The Fatal Outcome of a Child with a Delayed Posterior Urethral Valve Diagnosis in a Low Income Country: A Case Report and Take Home MessagesFrancky Teddy A Endomba1*, Jan René Nkeck1, Joel Noutakdie Tochie1, Junette MA Metogo2 and Jacqueline Ze Minkande2,3
- *Corresponding Author:
- Francky Teddy A Endomba
Department of Medicine and Biomedical Sciences
University of Yaoundé I, P.O. box 1364
E-mail: [email protected]
Received date: July 17, 2017; Accepted date: July 20, 2017; Published date: July 27, 2017
Citation: Endomba FTA, Nkeck RJ, Tochie JN, Metogo JMA, Minkande JZ (2017) The Fatal Outcome of a Child with a Delayed Posterior Urethral Valve Diagnosis in a Low Income Country: A Case Report and Take Home Messages. J Nephrol Ther 7: 297. doi: 10.4172/2161-0959.1000297
Copyright: © 2017 Endomba FTA, et al. This is an open-access article distributed under the terms of the Creative Commons Attribution License, which permits unrestricted use, distribution, and reproduction in any medium, provided the original author and source are credited.

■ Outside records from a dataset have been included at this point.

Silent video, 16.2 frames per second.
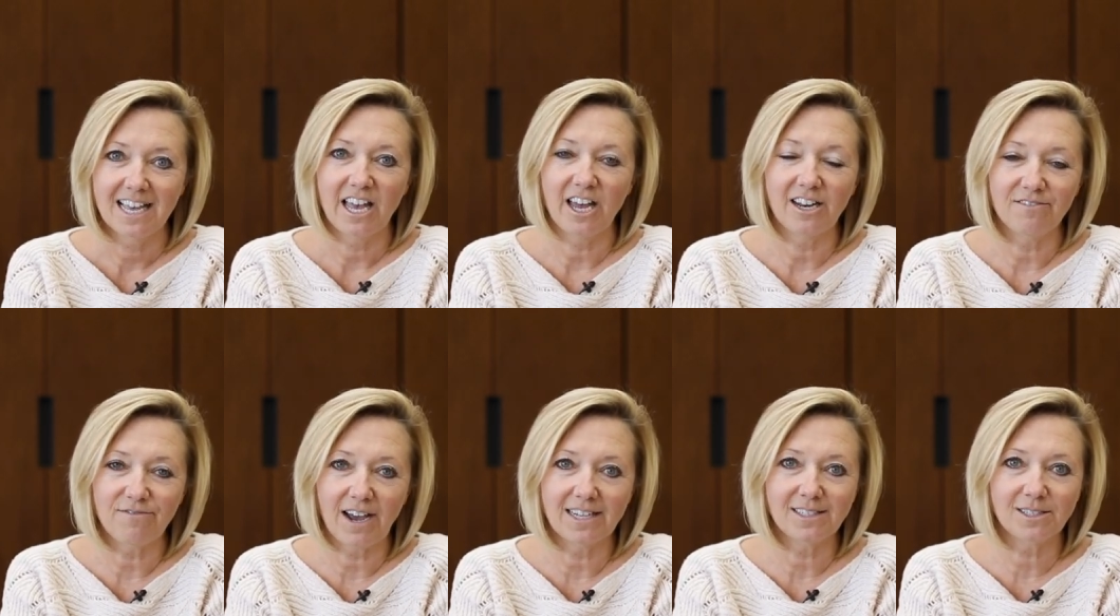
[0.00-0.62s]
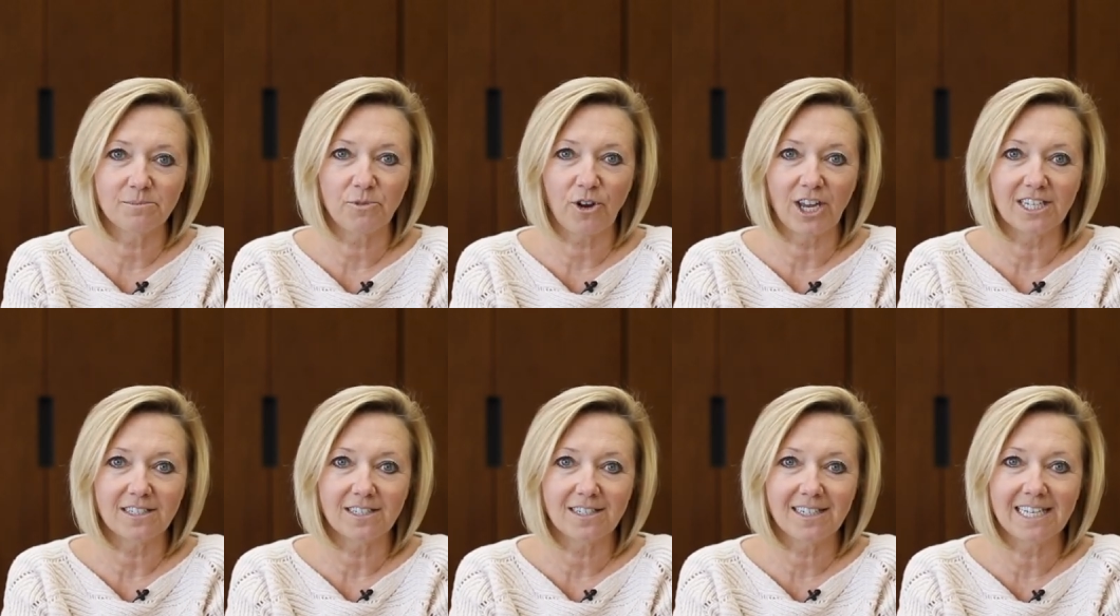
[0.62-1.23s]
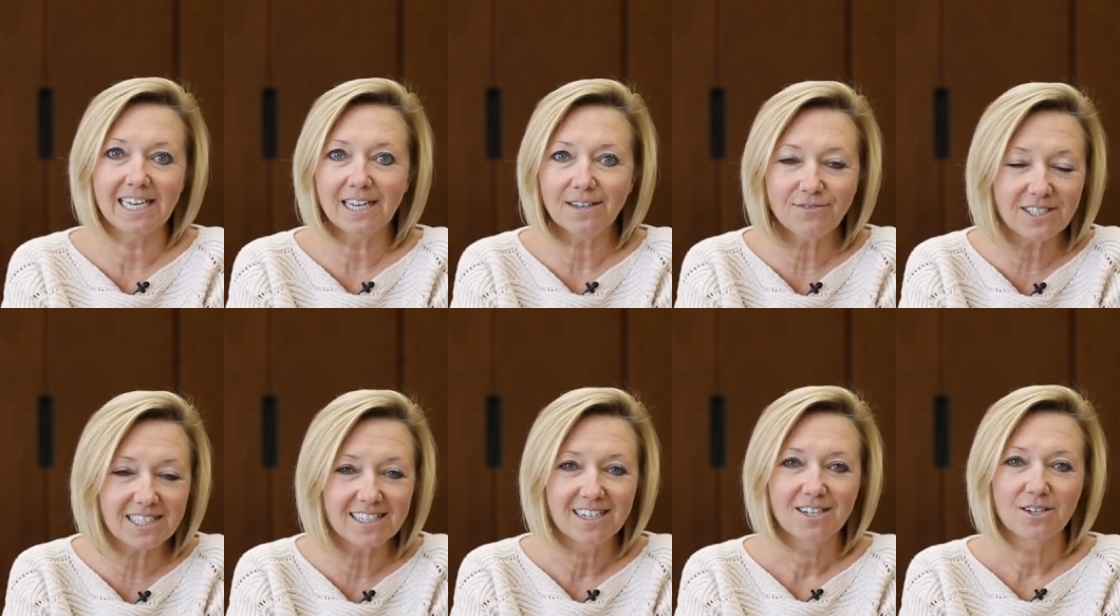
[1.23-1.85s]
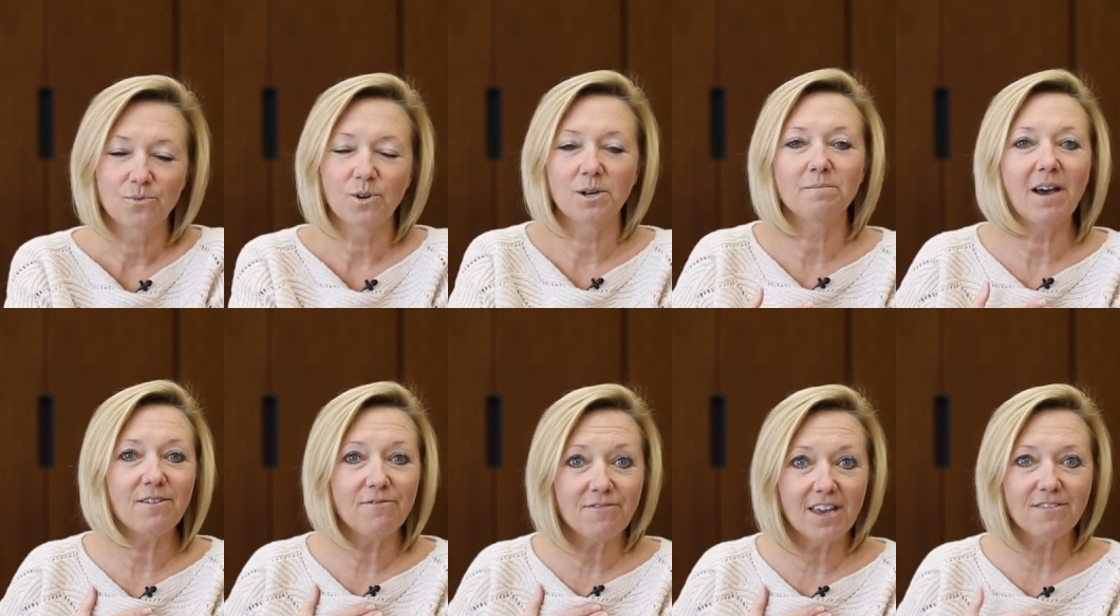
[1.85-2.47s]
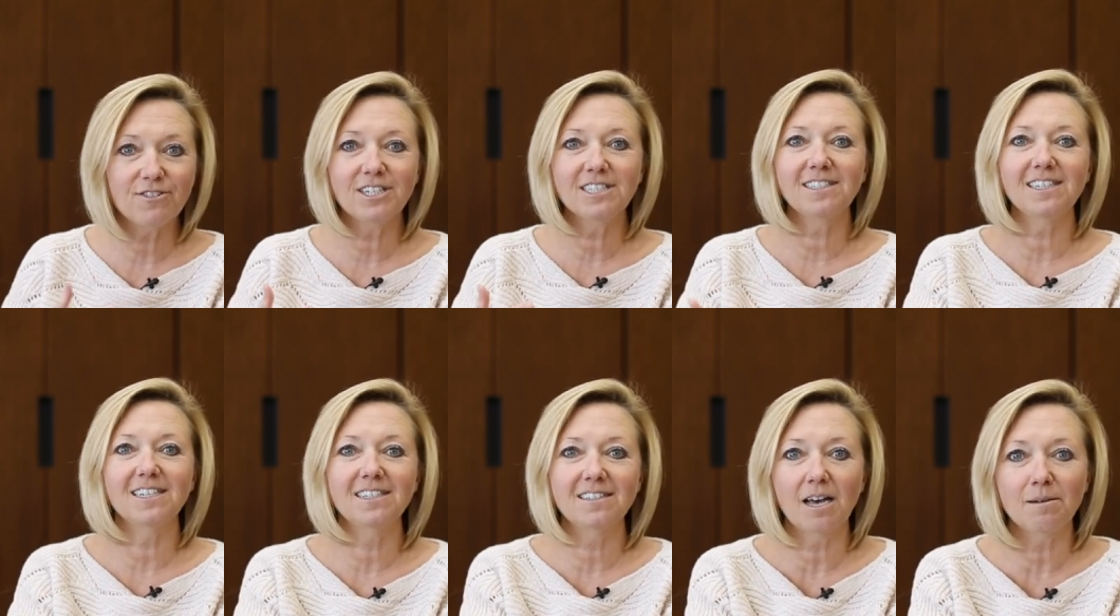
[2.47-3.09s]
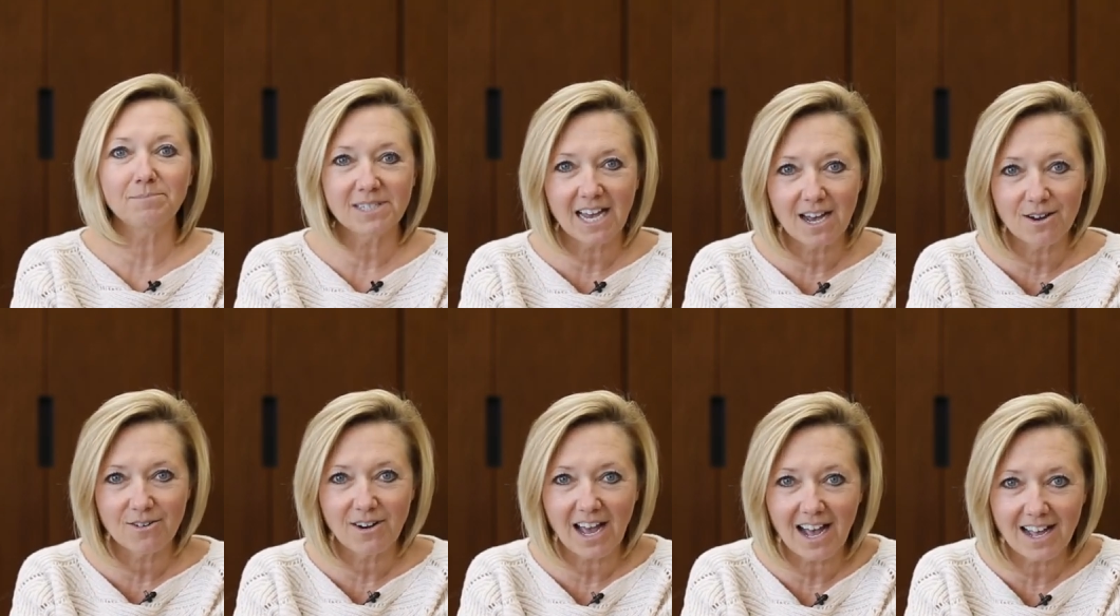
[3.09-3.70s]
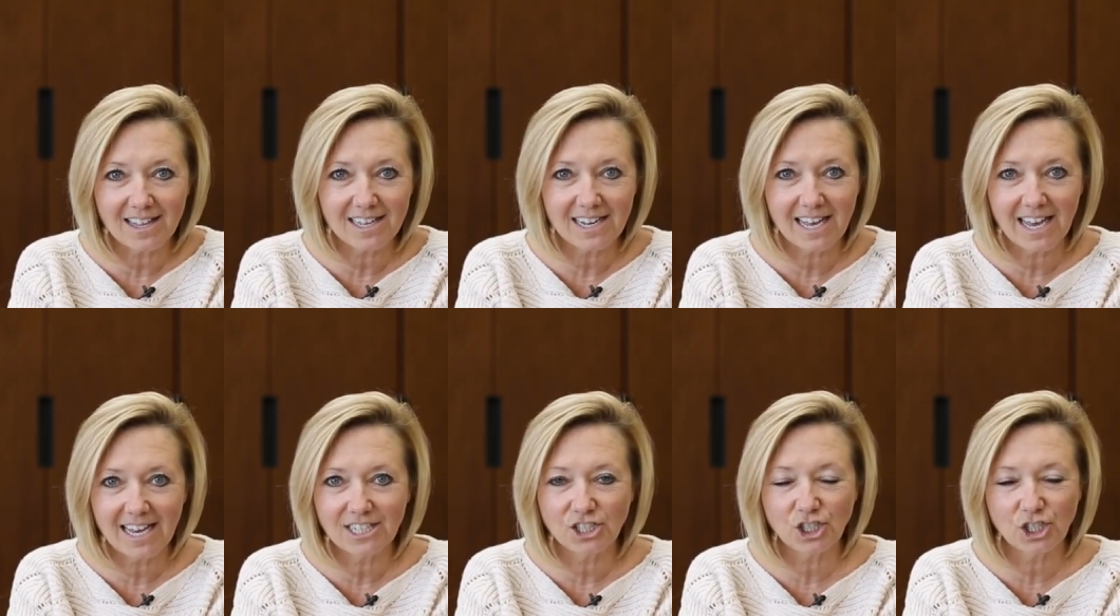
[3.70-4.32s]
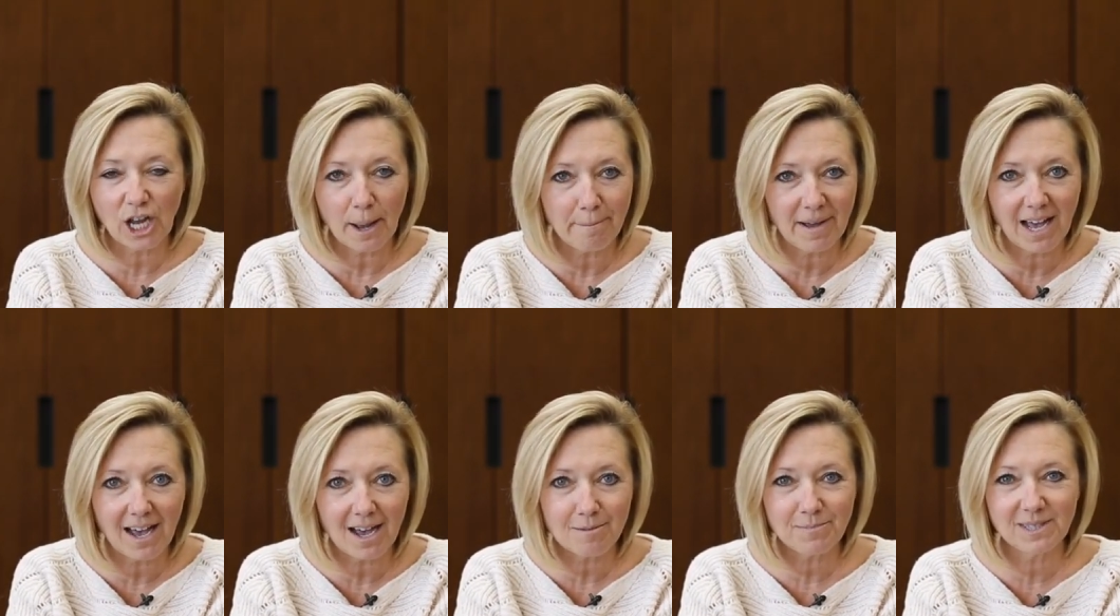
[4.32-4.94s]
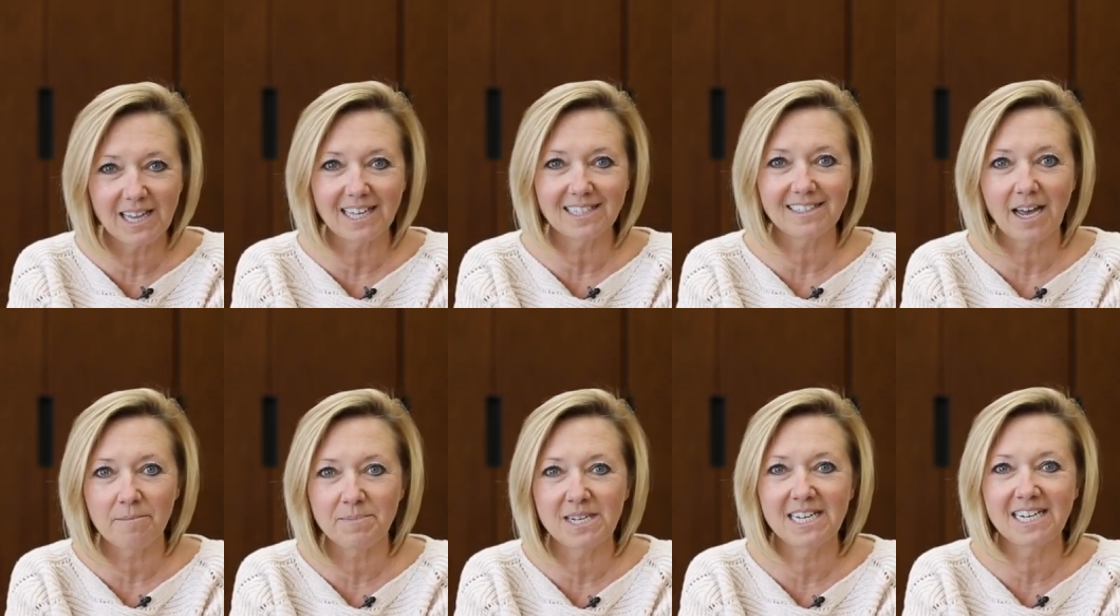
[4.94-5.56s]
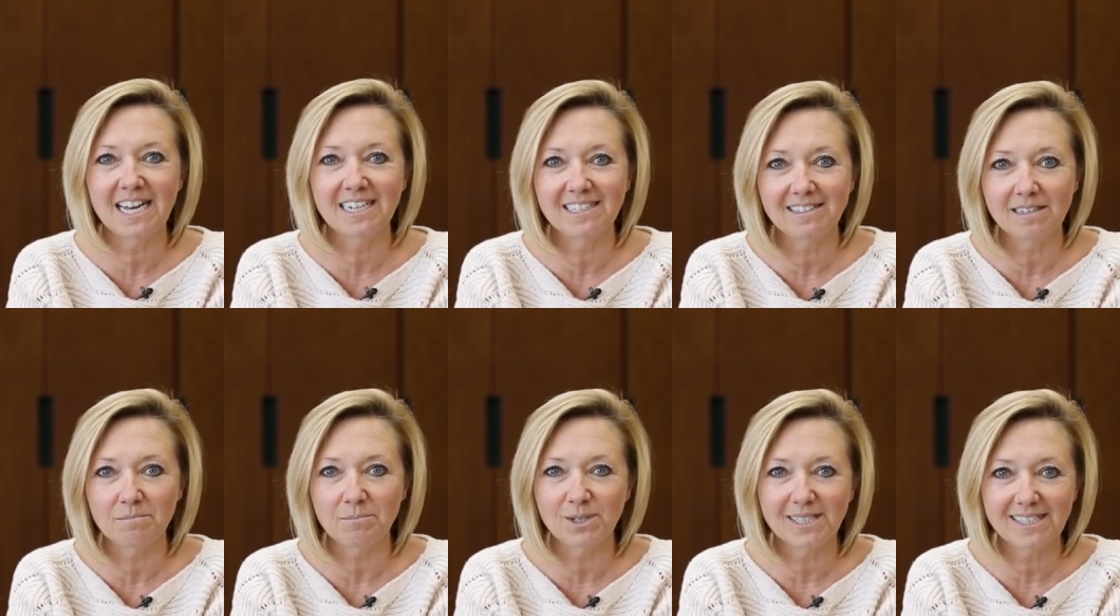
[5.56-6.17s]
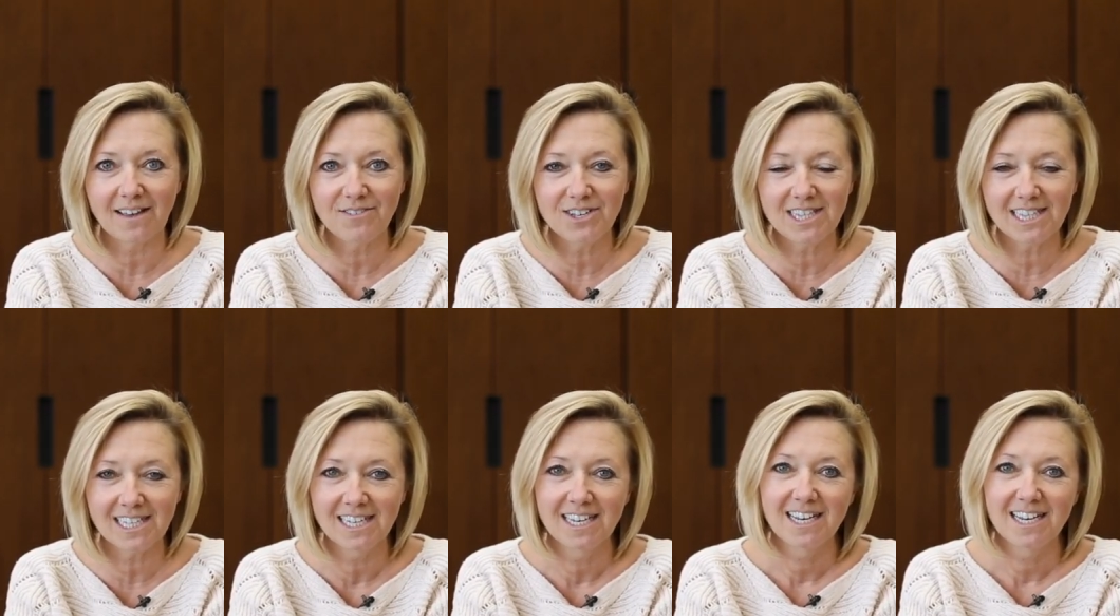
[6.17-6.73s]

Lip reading: and find some great gifts. One of my favorites is Uptown Holiday Shop Hop. That's happening on December 7th.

Introduction: When faced with early urinary tract infections in infants, there is a need to do diagnostic imaging to exclude urinary tract malformations. Delayed diagnosis of this condition could lead to serious complications. Case presentation: We received a 2 months old male infant referred for better management of an acute kidney injury (AKI) with septicemia. He had a past medical history of febrile urinary tract infection. Our diagnosis was that of acute kidney injury and septicemia associated to a posterior urethral valve. The initial treatment included broad spectrum antibiotics, management of AKI complications and vesicostomy to relief the urinary obstruction prior to valve ablation. We unfortunately lost the infant on day 3 following surgery from severe refractory hyperkalemia and a uremic syndrome. Conclusion: This case is a call to clinicians' attention in low income countries to always check for urinary tract malformations when confronted with an infant presenting a febrile urinary tract infection.